Records from a data source:
>>>>>
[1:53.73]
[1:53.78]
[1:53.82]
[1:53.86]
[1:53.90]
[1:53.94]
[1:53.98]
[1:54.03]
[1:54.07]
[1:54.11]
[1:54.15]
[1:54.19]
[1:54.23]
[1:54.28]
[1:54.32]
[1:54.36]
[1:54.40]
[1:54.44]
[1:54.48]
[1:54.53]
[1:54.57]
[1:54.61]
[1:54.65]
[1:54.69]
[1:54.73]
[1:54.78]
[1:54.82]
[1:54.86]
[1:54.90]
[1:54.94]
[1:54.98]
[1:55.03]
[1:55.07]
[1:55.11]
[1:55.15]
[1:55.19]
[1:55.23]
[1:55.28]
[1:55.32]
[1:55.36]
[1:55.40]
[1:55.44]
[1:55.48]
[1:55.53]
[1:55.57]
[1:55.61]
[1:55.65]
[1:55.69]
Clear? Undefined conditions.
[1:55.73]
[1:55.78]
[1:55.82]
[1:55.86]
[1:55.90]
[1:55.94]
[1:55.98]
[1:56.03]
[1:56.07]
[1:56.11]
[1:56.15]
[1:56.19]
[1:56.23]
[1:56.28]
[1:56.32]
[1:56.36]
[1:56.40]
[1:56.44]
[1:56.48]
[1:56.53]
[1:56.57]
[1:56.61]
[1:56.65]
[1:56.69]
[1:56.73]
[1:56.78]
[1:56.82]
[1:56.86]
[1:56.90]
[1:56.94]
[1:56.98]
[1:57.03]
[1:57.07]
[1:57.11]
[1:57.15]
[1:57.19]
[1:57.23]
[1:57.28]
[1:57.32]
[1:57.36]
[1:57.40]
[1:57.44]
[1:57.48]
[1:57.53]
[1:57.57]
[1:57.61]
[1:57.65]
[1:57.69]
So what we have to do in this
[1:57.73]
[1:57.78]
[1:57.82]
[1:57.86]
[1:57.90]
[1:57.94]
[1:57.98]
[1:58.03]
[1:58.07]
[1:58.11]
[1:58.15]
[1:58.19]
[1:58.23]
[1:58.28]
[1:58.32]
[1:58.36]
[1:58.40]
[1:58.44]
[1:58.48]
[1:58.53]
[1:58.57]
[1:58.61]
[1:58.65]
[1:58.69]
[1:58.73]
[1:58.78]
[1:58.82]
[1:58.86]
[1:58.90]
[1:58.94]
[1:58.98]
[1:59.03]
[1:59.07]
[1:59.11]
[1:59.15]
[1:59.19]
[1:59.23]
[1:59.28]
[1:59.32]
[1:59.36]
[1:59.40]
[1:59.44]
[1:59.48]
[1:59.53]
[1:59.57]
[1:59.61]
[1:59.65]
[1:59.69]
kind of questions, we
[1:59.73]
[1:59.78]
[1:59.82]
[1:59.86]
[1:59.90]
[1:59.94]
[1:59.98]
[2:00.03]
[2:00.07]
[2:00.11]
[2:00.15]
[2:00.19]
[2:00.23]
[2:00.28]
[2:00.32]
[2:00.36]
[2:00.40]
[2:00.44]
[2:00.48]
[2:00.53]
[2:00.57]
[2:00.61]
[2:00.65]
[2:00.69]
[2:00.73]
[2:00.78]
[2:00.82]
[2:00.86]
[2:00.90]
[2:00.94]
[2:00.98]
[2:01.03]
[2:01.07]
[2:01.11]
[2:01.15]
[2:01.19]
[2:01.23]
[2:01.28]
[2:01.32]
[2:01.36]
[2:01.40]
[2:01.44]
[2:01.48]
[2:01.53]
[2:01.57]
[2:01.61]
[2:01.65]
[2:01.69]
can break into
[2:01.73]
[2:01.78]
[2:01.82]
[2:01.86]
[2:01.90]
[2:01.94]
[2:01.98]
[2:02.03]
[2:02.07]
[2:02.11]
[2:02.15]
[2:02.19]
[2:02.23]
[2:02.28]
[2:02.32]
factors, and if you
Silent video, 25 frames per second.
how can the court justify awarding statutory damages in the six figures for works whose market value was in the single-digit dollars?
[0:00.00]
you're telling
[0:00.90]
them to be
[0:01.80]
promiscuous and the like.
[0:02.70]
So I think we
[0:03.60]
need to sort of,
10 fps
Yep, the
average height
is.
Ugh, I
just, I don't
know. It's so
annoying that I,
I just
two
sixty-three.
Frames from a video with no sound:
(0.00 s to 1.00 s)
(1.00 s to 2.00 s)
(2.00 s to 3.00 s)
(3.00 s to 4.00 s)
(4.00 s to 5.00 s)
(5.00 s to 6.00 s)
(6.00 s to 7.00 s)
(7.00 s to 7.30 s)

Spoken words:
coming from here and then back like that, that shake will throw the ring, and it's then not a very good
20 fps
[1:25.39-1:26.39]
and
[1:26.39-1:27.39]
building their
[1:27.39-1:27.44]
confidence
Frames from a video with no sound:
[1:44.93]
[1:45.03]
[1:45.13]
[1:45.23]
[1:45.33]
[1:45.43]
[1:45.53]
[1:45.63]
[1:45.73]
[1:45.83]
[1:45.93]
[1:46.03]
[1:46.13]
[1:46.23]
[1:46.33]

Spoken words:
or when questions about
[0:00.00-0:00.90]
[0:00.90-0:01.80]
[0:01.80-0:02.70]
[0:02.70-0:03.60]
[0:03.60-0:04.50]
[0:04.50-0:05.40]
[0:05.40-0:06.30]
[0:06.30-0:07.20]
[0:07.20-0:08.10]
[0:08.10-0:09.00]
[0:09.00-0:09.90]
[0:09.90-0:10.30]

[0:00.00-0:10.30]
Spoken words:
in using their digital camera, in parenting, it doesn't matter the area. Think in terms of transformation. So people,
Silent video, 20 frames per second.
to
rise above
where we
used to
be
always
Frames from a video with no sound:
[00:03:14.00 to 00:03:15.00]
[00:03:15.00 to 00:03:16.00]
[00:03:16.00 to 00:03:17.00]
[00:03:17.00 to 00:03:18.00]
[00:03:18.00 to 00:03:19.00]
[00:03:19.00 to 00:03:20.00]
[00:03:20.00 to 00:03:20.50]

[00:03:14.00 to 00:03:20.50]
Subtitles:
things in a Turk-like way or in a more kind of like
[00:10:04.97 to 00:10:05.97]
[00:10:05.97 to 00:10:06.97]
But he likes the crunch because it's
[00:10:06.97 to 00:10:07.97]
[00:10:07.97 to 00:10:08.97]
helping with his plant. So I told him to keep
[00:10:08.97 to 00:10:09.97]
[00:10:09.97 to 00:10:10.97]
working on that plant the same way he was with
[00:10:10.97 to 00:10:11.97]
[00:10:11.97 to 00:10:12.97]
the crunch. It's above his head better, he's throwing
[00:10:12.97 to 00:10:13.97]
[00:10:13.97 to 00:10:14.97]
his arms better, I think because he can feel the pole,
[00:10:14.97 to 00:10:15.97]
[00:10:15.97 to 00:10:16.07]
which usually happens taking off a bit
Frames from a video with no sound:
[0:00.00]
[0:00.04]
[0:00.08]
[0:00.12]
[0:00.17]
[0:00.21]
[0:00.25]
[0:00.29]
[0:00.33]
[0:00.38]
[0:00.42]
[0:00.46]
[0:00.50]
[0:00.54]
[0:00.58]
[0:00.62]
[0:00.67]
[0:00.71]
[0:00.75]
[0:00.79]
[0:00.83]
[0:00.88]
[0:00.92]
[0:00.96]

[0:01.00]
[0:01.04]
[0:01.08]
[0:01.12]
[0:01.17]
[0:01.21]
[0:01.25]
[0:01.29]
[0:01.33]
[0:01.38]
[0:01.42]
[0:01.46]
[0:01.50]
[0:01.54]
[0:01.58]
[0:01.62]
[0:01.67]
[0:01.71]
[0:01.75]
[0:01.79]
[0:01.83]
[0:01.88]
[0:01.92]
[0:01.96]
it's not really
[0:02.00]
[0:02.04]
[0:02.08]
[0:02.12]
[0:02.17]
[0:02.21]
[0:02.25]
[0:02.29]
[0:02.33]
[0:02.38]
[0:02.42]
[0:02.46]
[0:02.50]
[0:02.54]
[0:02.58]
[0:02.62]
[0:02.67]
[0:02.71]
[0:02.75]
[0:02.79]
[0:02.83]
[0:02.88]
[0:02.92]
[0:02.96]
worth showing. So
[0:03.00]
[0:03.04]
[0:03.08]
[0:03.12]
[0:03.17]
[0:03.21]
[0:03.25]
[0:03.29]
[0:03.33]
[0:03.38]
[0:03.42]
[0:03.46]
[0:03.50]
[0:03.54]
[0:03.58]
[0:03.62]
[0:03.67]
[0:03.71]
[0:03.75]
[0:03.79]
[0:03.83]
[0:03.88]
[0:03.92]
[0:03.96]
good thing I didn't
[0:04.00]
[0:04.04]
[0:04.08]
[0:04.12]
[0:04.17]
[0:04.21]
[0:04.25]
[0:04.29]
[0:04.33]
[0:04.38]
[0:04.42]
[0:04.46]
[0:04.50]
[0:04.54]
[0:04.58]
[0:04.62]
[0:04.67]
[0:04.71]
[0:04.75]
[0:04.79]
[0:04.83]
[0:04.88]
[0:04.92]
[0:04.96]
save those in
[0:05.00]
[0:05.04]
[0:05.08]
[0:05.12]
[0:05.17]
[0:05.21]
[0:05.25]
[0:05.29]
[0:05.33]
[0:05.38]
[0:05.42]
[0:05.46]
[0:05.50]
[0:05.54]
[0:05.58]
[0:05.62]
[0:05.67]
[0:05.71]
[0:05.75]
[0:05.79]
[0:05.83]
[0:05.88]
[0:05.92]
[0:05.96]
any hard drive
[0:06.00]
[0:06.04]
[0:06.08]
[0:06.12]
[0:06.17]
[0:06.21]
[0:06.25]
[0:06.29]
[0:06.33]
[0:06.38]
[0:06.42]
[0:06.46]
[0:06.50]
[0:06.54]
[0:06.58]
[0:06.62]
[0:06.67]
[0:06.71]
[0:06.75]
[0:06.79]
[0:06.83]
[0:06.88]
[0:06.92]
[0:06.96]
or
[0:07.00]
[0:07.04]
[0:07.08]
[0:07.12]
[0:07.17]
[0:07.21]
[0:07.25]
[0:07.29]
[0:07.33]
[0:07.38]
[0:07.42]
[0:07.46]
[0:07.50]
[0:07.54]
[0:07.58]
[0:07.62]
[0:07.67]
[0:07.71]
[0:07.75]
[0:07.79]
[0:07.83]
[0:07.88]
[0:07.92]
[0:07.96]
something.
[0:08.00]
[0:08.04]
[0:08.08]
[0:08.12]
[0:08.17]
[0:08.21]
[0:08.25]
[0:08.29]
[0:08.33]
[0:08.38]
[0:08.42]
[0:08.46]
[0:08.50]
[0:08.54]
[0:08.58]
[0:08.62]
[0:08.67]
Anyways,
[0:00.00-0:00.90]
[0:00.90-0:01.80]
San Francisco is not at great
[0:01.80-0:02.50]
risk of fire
<<<<<
__WORK INSTRUCTION__: With the line that has "[00:10:06.97 to 00:10:07.97]" as the first and the line that has "[00:10:14.97 to 00:10:15.97]" as the last, repeat exactly that run of lines above and no more.

__PROBLEM SOLUTION__:
[00:10:06.97 to 00:10:07.97]
[00:10:07.97 to 00:10:08.97]
helping with his plant. So I told him to keep
[00:10:08.97 to 00:10:09.97]
[00:10:09.97 to 00:10:10.97]
working on that plant the same way he was with
[00:10:10.97 to 00:10:11.97]
[00:10:11.97 to 00:10:12.97]
the crunch. It's above his head better, he's throwing
[00:10:12.97 to 00:10:13.97]
[00:10:13.97 to 00:10:14.97]
his arms better, I think because he can feel the pole,
[00:10:14.97 to 00:10:15.97]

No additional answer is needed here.